Marketers Spend More On Digital Data Access

While publishers use paywalls to “survive,” they do have a downside. The paywalls, which add revenue, draw the most educated and higher-earning consumers, effectively starving those who either cannot afford the subscription or do not want to pay the price to subscribe.

"Starve" might be too strong a word, so "deprive" or "prevent" can be used instead. Paywalls deprive or prevent users from accessing certain knowledge and information. After all, the internet was built on the premise of disseminating ad-supported information to educate those searching for answers online.

In exchange for those answers, consumers would give up personal information about themselves.

Subscriptions aren’t coming easily for publishers. In fact, a February 2018 report by the American Press Institute notes that it took 70% of readers more than a month to subscribe and nearly 50% took a year.

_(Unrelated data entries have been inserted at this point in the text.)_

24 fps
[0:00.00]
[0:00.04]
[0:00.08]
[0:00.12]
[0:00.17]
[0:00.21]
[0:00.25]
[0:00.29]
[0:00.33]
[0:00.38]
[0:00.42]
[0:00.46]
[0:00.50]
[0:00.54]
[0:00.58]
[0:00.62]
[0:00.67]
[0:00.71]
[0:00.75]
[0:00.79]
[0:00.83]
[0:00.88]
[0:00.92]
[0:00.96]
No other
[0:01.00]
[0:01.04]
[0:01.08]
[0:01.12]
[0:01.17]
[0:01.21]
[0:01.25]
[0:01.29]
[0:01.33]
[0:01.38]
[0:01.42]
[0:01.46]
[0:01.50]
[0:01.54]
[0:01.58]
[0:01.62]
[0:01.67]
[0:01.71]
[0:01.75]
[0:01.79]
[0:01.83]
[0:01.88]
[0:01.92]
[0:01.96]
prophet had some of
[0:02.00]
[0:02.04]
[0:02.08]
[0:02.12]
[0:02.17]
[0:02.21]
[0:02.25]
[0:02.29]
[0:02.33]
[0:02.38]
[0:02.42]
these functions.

This past week, the Interactive Advertising Bureau and Winterberry Group released The State of Data 2018 report, which estimates that U.S. companies will spend more than $19 billion -- up 17.5% compared with a year ago -- in 2018 on audience data, including platforms that manage, process and analyze.

The growth comes with the prediction that for the first time, U.S. marketers will spend more on digital data assets than any other type of data.

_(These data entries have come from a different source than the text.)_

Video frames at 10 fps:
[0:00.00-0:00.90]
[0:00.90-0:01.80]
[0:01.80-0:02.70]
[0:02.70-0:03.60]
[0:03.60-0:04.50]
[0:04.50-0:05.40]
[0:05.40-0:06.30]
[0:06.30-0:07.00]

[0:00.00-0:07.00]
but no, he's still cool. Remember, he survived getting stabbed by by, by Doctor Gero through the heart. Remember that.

The IAB’s report provides clues on how this all will shake out. Marketers and data providers want to increase transparency in 2019. Many will work on standards, driven mostly by new regulations in Europe and those expected in the U.S.

Some will work with blockchain developers to create applications that track the provenance of data and ensure greater supply-chain transparency, according to the IAB. This may be the solution to take down whatever existing walls or paywalls exist today.

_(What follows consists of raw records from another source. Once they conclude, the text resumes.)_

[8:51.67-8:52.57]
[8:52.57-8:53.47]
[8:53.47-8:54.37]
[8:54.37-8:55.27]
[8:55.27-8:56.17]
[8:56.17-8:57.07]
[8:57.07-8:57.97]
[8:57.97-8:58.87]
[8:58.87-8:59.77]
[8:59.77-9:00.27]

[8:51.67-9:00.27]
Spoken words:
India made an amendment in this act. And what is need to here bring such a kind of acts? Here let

The IAB report also suggests that 2019 won’t “truly” become the “Year of Attribution,” but it will identity ways to solving some of the long-standing challenges. Analysis in the report also suggests it may mean a shift back to outsourcing this function -- not to media agencies, but data providers and consultants.

Finally, the adoption of machine learning and artificial intelligence is likely to drive an increased adoption for first- and third-party data to feed triggers and real-time decisions.